Optimizes tablets for query performance.

VACUUM optimizes tablets for query performance. DML operations (such as DELETE, UPDATE, INSERT and COPY FROM) might create tablets that are not optimally sized. Suboptimal tablets occur because DML efficiently utilizes resources in proportion to the cardinality of the data being inserted. In addition to standard SQL operations, tuples that are deleted by an update are not always physically removed from their table; they remain present until a VACUUM is done. In other words, tablets are not necessarily optimal for running queries; therefore, it’s necessary to do VACUUM periodically, especially on frequently updated tables.

Syntax

VACUUM <table>

Parameters

Parameter Description Supported input types
<table> The name of the table to be optimized FACT, DIMENSION table or AGGREGATE INDEX

Example

Optimize table named games.

VACUUM games;

Usage Notes

Here are considerations related to running the VACUUM command.

  • What happens during VACUUM
    VACUUM analyzes the tablets, selects the ones that are too small or have too many deleted rows, and produces new versions that are optimized for query execution for both tablets and Aggregate Indexes.
    VACUUM is a non-blocking process and runs alongside other operations executed by the user. Consequently, some changes performed by VACUUM may conflict with mutations run by the user. The operation that commits first wins (see Transaction and concurrency for details) . This means that applications that execute mutations in parallel with VACUUM should gracefully handle transaction conflicts. It also means that benefits of the VACUUM may be diminished by a mutation that committed data first.

  • Space and performance considerations
    Users must be aware that VACUUM consumes both compute and storage resources.
    VACUUM can consume a considerable amount of compute resources depending on the table size, number of tablets, and number of mutations in the table.
    VACUUM produces optimized versions of the data, while leaving behind older versions subject to the garbage collection (GC) process. These older tablets will continue to consume storage space until the GC process completes the clean-up.
    If users would like to have precise control over VACUUM, it may be preferable to execute on a dedicated engine that could be sized and run just for VACUUM operations. With VACUUM running on a dedicated engine, it would not conflict with other queries’ execution and cache resources, and would provide operational separation from other scenarios.
    VACUUM may introduce a performance penalty as the newly created optimized tablets need to be synchronized with other engines operating on the same table(s).

  • Automatic scheduling
    You can enable automatic scheduling of processes such as VACUUM by integrating with external tools. Please see section Integrate with Firebolt for more detail on our current support for these tools.

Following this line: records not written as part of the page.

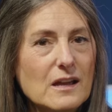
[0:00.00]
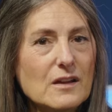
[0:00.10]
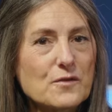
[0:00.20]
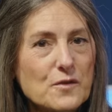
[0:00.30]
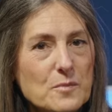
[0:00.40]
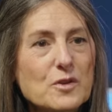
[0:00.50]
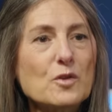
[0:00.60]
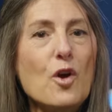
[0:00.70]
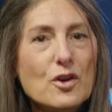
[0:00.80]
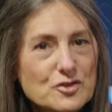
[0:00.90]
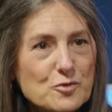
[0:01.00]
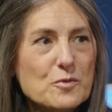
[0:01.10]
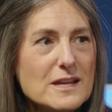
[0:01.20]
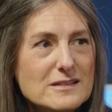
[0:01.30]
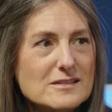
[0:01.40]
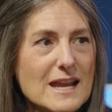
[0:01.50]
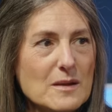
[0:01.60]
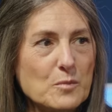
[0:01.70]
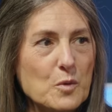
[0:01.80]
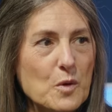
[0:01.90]
from the lingerie
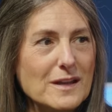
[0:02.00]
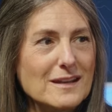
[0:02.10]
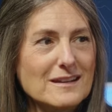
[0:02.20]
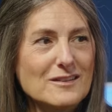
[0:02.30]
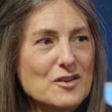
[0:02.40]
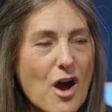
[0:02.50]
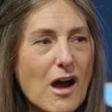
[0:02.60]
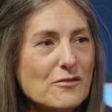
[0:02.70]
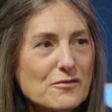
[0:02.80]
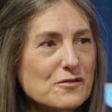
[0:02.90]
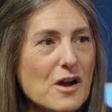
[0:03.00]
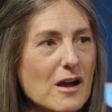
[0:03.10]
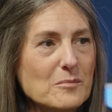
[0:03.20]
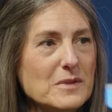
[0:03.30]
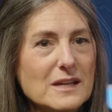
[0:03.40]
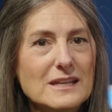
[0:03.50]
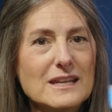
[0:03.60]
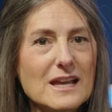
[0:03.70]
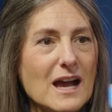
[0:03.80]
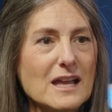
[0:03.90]
standpoint, not from any
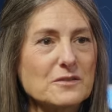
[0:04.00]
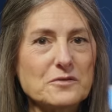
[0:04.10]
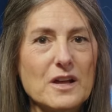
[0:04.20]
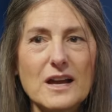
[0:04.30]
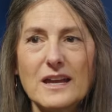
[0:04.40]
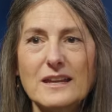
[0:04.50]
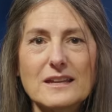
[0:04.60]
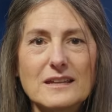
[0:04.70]
kind of like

Example of running VACUUM to improve query performance.

This example demonstrates a use case for running VACUUM and its performance impact. Let’s create a large table with 10 million rows:

COPY tutorial_vacuum 
FROM 's3://firebolt-publishing-public/help_center_assets/firebolt_sample_dataset/levels.csv'
WITH HEADER=TRUE;

INSERT INTO tutorial_vacuum
SELECT a.* FROM tutorial_vacuum a, GENERATE_SERIES(1, 1000000); -- This may run a couple of minutes

Script above loads 10 rows from S3 csv file; after that it inserts into the same table the cross product of the 10 inserted rows with 1 million integers. Next we will delete about 90% of rows from the table, that would result in about 900,000 deleted rows.

DELETE FROM tutorial_vacuum WHERE "LevelID" > 1; 

Let’s run a simple select from the tutorial_vacuum table; VACUUM it, and repeat the same select.

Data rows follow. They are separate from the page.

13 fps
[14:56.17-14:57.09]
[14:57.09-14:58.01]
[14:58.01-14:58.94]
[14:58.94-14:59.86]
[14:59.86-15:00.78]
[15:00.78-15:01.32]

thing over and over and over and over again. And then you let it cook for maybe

SELECT hash_agg(*) FROM tutorial_vacuum;
VACUUM tutorial_vacuum;
SELECT hash_agg(*) FROM tutorial_vacuum;

The first select is executed on data with a lot of deleted rows, while the second is run after VACUUM and benefits from it. Let’s examine query history and see the performance benefit of the VACUUM operation:

NO STATEMENT STATUS DURATION
1 SELECT hash_agg(*) FROM tutorial_vacuum; Success 4.43 s
2 VACUUM tutorial_vacuum; Success 17.53 s
3 SELECT hash_agg(*) FROM tutorial_vacuum; Success 0.82 s

Note that the first select was running for more than 4 seconds while exactly the same select after VACUUM completes in less than a second.